Task to carry out: Give back the entries in full, exactly as they are written.

*** Extracted information ***

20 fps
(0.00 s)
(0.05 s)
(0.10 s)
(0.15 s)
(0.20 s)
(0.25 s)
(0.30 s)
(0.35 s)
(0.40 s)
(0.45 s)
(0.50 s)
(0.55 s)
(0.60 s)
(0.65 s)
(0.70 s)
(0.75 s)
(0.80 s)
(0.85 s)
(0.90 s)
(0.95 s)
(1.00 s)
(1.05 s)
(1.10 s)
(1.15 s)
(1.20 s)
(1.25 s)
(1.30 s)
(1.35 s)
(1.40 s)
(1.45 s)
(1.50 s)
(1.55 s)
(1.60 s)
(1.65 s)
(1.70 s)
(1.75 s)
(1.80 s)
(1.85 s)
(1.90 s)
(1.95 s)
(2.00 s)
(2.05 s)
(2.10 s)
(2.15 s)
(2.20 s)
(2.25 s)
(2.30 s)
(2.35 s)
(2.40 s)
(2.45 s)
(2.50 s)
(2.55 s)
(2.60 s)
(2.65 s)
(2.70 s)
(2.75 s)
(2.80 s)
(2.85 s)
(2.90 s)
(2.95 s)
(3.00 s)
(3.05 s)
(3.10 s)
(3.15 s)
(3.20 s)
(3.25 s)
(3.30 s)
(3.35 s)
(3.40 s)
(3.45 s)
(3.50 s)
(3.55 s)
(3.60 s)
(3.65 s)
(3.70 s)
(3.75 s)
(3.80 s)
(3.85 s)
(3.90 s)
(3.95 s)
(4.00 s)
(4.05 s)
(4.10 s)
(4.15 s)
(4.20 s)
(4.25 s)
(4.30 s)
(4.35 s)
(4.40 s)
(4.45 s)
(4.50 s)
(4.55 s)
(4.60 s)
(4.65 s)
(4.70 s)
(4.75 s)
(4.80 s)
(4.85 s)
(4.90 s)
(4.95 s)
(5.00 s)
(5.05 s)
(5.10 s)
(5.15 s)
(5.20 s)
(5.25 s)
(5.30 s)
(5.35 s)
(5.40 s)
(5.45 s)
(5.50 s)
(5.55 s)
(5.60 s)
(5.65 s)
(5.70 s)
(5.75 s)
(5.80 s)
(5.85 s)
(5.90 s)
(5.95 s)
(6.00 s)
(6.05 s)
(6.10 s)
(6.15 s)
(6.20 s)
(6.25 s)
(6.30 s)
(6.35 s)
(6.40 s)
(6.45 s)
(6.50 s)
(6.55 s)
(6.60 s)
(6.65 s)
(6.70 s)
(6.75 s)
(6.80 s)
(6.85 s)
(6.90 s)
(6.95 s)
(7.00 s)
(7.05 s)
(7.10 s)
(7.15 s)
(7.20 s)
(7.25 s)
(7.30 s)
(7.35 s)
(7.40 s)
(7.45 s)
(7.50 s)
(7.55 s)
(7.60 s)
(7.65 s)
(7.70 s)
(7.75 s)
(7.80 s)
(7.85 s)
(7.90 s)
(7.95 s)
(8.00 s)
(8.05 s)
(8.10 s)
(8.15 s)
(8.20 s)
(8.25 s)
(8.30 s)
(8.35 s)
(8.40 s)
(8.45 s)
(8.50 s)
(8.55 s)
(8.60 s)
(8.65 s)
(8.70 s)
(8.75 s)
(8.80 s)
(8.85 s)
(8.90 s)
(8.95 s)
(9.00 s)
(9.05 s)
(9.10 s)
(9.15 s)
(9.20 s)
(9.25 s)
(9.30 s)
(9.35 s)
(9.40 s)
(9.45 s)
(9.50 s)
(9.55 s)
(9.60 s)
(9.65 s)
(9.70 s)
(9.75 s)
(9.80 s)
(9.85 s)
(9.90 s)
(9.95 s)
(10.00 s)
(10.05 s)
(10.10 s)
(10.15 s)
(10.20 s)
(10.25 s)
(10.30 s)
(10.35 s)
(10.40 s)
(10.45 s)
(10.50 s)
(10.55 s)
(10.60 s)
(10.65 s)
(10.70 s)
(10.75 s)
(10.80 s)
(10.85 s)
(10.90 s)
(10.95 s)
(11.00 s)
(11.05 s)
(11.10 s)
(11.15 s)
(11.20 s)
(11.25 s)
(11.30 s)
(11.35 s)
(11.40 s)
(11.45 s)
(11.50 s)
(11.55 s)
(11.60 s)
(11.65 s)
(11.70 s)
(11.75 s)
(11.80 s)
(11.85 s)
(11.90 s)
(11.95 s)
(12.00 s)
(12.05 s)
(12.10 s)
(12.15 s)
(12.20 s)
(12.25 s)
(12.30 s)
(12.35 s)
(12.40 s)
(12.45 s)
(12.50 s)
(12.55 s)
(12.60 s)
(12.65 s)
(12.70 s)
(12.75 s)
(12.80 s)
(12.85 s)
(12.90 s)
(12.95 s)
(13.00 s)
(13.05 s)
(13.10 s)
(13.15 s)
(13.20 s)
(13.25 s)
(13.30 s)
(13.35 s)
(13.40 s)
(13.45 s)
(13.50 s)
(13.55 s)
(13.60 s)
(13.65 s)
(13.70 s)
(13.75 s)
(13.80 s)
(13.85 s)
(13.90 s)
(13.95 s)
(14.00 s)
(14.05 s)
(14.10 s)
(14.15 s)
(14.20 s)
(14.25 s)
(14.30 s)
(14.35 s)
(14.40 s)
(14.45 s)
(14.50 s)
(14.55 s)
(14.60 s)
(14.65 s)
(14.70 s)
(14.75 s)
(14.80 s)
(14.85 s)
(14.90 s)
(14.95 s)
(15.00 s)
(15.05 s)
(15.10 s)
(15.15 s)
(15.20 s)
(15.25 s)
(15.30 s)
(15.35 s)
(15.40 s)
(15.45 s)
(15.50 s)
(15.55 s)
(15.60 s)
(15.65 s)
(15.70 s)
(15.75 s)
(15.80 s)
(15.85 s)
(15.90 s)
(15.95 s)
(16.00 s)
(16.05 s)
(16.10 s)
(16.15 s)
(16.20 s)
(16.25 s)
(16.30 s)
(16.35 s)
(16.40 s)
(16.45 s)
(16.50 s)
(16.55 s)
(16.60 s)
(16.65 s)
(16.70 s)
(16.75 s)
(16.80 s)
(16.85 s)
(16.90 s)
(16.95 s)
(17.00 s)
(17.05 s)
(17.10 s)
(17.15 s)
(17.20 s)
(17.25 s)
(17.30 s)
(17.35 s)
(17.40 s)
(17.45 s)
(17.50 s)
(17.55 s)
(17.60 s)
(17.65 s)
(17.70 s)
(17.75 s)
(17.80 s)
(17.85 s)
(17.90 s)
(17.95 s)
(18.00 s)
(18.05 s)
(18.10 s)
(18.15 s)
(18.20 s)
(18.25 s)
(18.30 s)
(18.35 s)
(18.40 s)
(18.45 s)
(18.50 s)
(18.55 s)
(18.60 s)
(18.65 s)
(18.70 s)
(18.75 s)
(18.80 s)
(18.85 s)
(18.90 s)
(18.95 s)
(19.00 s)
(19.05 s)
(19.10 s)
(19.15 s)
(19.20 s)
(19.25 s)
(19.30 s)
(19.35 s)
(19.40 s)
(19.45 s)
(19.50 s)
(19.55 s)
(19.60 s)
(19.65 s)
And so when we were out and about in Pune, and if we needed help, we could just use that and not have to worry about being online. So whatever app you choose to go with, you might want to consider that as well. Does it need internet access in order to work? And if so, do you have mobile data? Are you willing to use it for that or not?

*** End of Extracted information ***

Task output:
20 fps
(0.00 s)
(0.05 s)
(0.10 s)
(0.15 s)
(0.20 s)
(0.25 s)
(0.30 s)
(0.35 s)
(0.40 s)
(0.45 s)
(0.50 s)
(0.55 s)
(0.60 s)
(0.65 s)
(0.70 s)
(0.75 s)
(0.80 s)
(0.85 s)
(0.90 s)
(0.95 s)
(1.00 s)
(1.05 s)
(1.10 s)
(1.15 s)
(1.20 s)
(1.25 s)
(1.30 s)
(1.35 s)
(1.40 s)
(1.45 s)
(1.50 s)
(1.55 s)
(1.60 s)
(1.65 s)
(1.70 s)
(1.75 s)
(1.80 s)
(1.85 s)
(1.90 s)
(1.95 s)
(2.00 s)
(2.05 s)
(2.10 s)
(2.15 s)
(2.20 s)
(2.25 s)
(2.30 s)
(2.35 s)
(2.40 s)
(2.45 s)
(2.50 s)
(2.55 s)
(2.60 s)
(2.65 s)
(2.70 s)
(2.75 s)
(2.80 s)
(2.85 s)
(2.90 s)
(2.95 s)
(3.00 s)
(3.05 s)
(3.10 s)
(3.15 s)
(3.20 s)
(3.25 s)
(3.30 s)
(3.35 s)
(3.40 s)
(3.45 s)
(3.50 s)
(3.55 s)
(3.60 s)
(3.65 s)
(3.70 s)
(3.75 s)
(3.80 s)
(3.85 s)
(3.90 s)
(3.95 s)
(4.00 s)
(4.05 s)
(4.10 s)
(4.15 s)
(4.20 s)
(4.25 s)
(4.30 s)
(4.35 s)
(4.40 s)
(4.45 s)
(4.50 s)
(4.55 s)
(4.60 s)
(4.65 s)
(4.70 s)
(4.75 s)
(4.80 s)
(4.85 s)
(4.90 s)
(4.95 s)
(5.00 s)
(5.05 s)
(5.10 s)
(5.15 s)
(5.20 s)
(5.25 s)
(5.30 s)
(5.35 s)
(5.40 s)
(5.45 s)
(5.50 s)
(5.55 s)
(5.60 s)
(5.65 s)
(5.70 s)
(5.75 s)
(5.80 s)
(5.85 s)
(5.90 s)
(5.95 s)
(6.00 s)
(6.05 s)
(6.10 s)
(6.15 s)
(6.20 s)
(6.25 s)
(6.30 s)
(6.35 s)
(6.40 s)
(6.45 s)
(6.50 s)
(6.55 s)
(6.60 s)
(6.65 s)
(6.70 s)
(6.75 s)
(6.80 s)
(6.85 s)
(6.90 s)
(6.95 s)
(7.00 s)
(7.05 s)
(7.10 s)
(7.15 s)
(7.20 s)
(7.25 s)
(7.30 s)
(7.35 s)
(7.40 s)
(7.45 s)
(7.50 s)
(7.55 s)
(7.60 s)
(7.65 s)
(7.70 s)
(7.75 s)
(7.80 s)
(7.85 s)
(7.90 s)
(7.95 s)
(8.00 s)
(8.05 s)
(8.10 s)
(8.15 s)
(8.20 s)
(8.25 s)
(8.30 s)
(8.35 s)
(8.40 s)
(8.45 s)
(8.50 s)
(8.55 s)
(8.60 s)
(8.65 s)
(8.70 s)
(8.75 s)
(8.80 s)
(8.85 s)
(8.90 s)
(8.95 s)
(9.00 s)
(9.05 s)
(9.10 s)
(9.15 s)
(9.20 s)
(9.25 s)
(9.30 s)
(9.35 s)
(9.40 s)
(9.45 s)
(9.50 s)
(9.55 s)
(9.60 s)
(9.65 s)
(9.70 s)
(9.75 s)
(9.80 s)
(9.85 s)
(9.90 s)
(9.95 s)
(10.00 s)
(10.05 s)
(10.10 s)
(10.15 s)
(10.20 s)
(10.25 s)
(10.30 s)
(10.35 s)
(10.40 s)
(10.45 s)
(10.50 s)
(10.55 s)
(10.60 s)
(10.65 s)
(10.70 s)
(10.75 s)
(10.80 s)
(10.85 s)
(10.90 s)
(10.95 s)
(11.00 s)
(11.05 s)
(11.10 s)
(11.15 s)
(11.20 s)
(11.25 s)
(11.30 s)
(11.35 s)
(11.40 s)
(11.45 s)
(11.50 s)
(11.55 s)
(11.60 s)
(11.65 s)
(11.70 s)
(11.75 s)
(11.80 s)
(11.85 s)
(11.90 s)
(11.95 s)
(12.00 s)
(12.05 s)
(12.10 s)
(12.15 s)
(12.20 s)
(12.25 s)
(12.30 s)
(12.35 s)
(12.40 s)
(12.45 s)
(12.50 s)
(12.55 s)
(12.60 s)
(12.65 s)
(12.70 s)
(12.75 s)
(12.80 s)
(12.85 s)
(12.90 s)
(12.95 s)
(13.00 s)
(13.05 s)
(13.10 s)
(13.15 s)
(13.20 s)
(13.25 s)
(13.30 s)
(13.35 s)
(13.40 s)
(13.45 s)
(13.50 s)
(13.55 s)
(13.60 s)
(13.65 s)
(13.70 s)
(13.75 s)
(13.80 s)
(13.85 s)
(13.90 s)
(13.95 s)
(14.00 s)
(14.05 s)
(14.10 s)
(14.15 s)
(14.20 s)
(14.25 s)
(14.30 s)
(14.35 s)
(14.40 s)
(14.45 s)
(14.50 s)
(14.55 s)
(14.60 s)
(14.65 s)
(14.70 s)
(14.75 s)
(14.80 s)
(14.85 s)
(14.90 s)
(14.95 s)
(15.00 s)
(15.05 s)
(15.10 s)
(15.15 s)
(15.20 s)
(15.25 s)
(15.30 s)
(15.35 s)
(15.40 s)
(15.45 s)
(15.50 s)
(15.55 s)
(15.60 s)
(15.65 s)
(15.70 s)
(15.75 s)
(15.80 s)
(15.85 s)
(15.90 s)
(15.95 s)
(16.00 s)
(16.05 s)
(16.10 s)
(16.15 s)
(16.20 s)
(16.25 s)
(16.30 s)
(16.35 s)
(16.40 s)
(16.45 s)
(16.50 s)
(16.55 s)
(16.60 s)
(16.65 s)
(16.70 s)
(16.75 s)
(16.80 s)
(16.85 s)
(16.90 s)
(16.95 s)
(17.00 s)
(17.05 s)
(17.10 s)
(17.15 s)
(17.20 s)
(17.25 s)
(17.30 s)
(17.35 s)
(17.40 s)
(17.45 s)
(17.50 s)
(17.55 s)
(17.60 s)
(17.65 s)
(17.70 s)
(17.75 s)
(17.80 s)
(17.85 s)
(17.90 s)
(17.95 s)
(18.00 s)
(18.05 s)
(18.10 s)
(18.15 s)
(18.20 s)
(18.25 s)
(18.30 s)
(18.35 s)
(18.40 s)
(18.45 s)
(18.50 s)
(18.55 s)
(18.60 s)
(18.65 s)
(18.70 s)
(18.75 s)
(18.80 s)
(18.85 s)
(18.90 s)
(18.95 s)
(19.00 s)
(19.05 s)
(19.10 s)
(19.15 s)
(19.20 s)
(19.25 s)
(19.30 s)
(19.35 s)
(19.40 s)
(19.45 s)
(19.50 s)
(19.55 s)
(19.60 s)
(19.65 s)
And so when we were out and about in Pune, and if we needed help, we could just use that and not have to worry about being online. So whatever app you choose to go with, you might want to consider that as well. Does it need internet access in order to work? And if so, do you have mobile data? Are you willing to use it for that or not?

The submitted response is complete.